→ Description of the task
What you return should match the data below exactly, with no pictures in it.

Collected data entries:
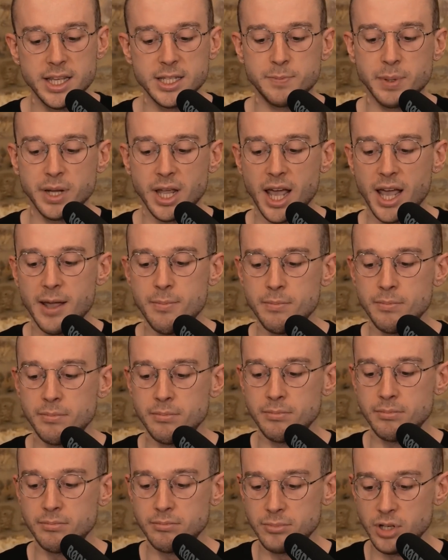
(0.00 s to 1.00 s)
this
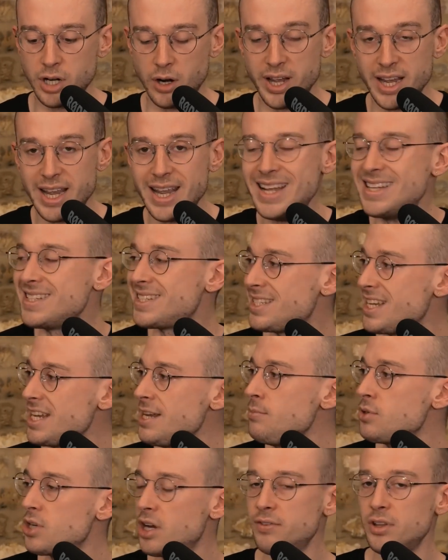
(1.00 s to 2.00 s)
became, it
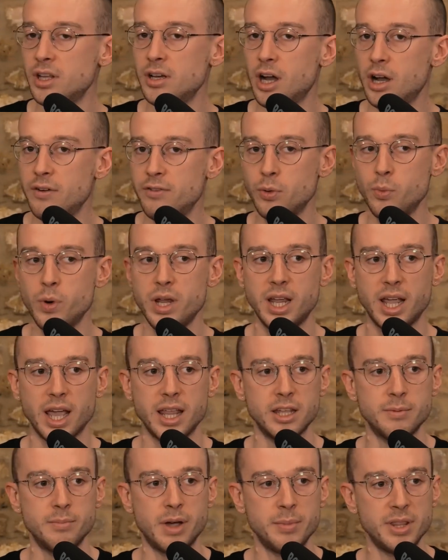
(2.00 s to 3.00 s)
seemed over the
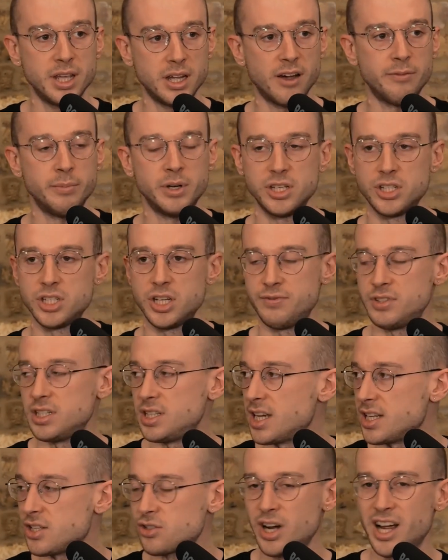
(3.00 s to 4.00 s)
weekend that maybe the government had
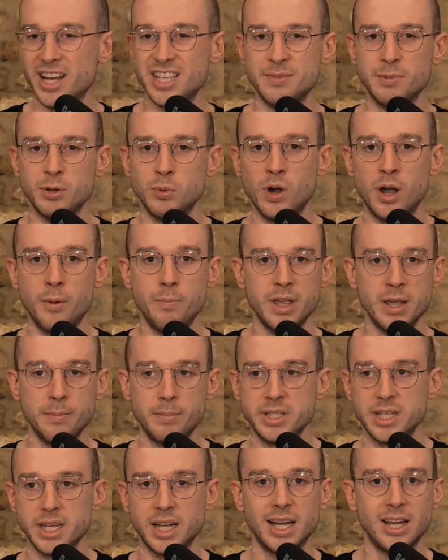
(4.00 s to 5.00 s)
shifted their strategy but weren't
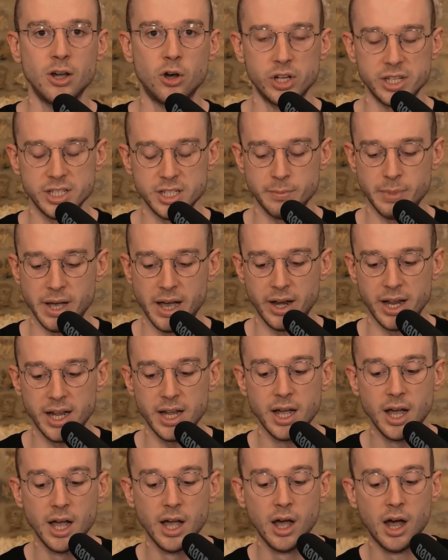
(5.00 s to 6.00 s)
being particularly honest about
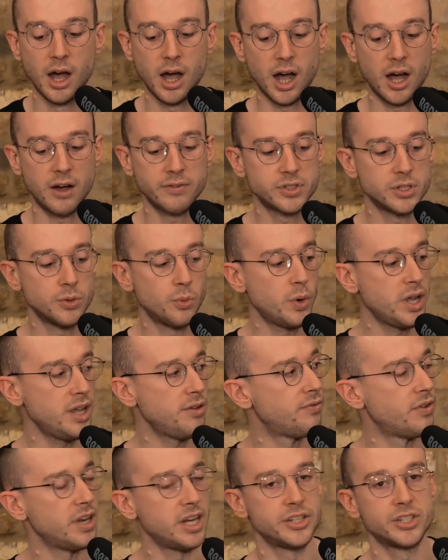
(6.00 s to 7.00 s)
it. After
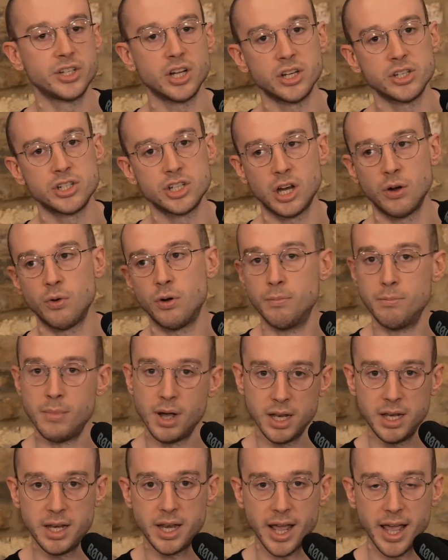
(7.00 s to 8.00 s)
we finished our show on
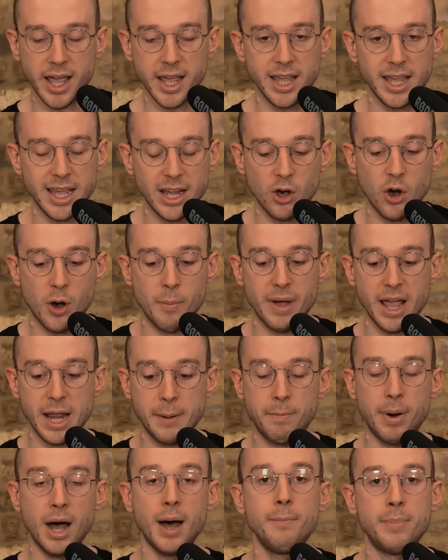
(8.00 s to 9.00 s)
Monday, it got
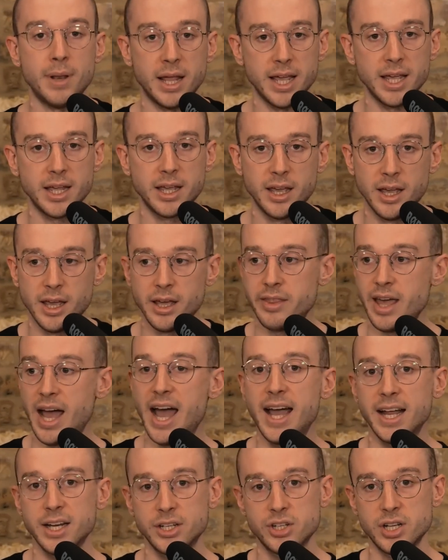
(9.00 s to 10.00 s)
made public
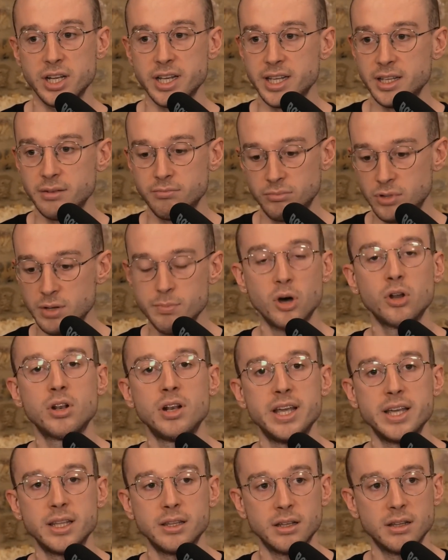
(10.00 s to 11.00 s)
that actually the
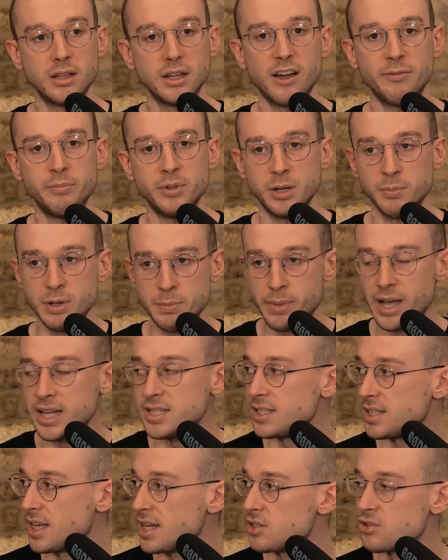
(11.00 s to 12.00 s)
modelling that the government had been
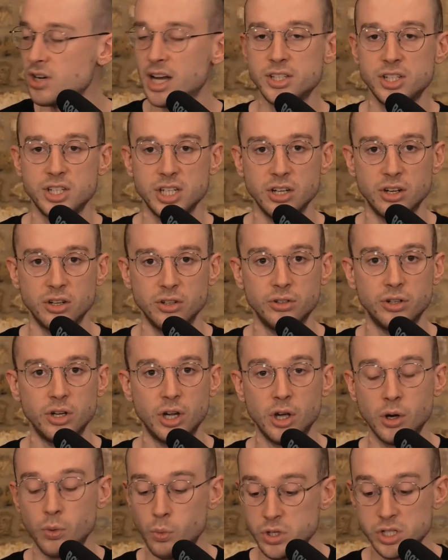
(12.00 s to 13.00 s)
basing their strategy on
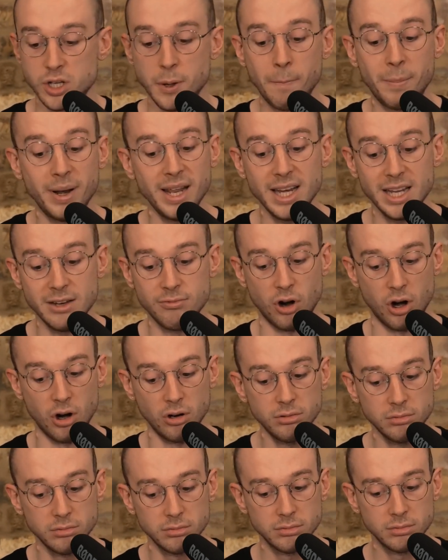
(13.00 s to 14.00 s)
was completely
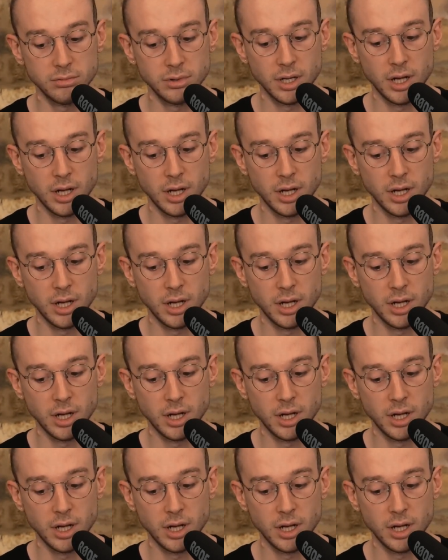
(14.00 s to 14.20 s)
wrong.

→ Result
(0.00 s to 1.00 s)
this
(1.00 s to 2.00 s)
became, it
(2.00 s to 3.00 s)
seemed over the
(3.00 s to 4.00 s)
weekend that maybe the government had
(4.00 s to 5.00 s)
shifted their strategy but weren't
(5.00 s to 6.00 s)
being particularly honest about
(6.00 s to 7.00 s)
it. After
(7.00 s to 8.00 s)
we finished our show on
(8.00 s to 9.00 s)
Monday, it got
(9.00 s to 10.00 s)
made public
(10.00 s to 11.00 s)
that actually the
(11.00 s to 12.00 s)
modelling that the government had been
(12.00 s to 13.00 s)
basing their strategy on
(13.00 s to 14.00 s)
was completely
(14.00 s to 14.20 s)
wrong.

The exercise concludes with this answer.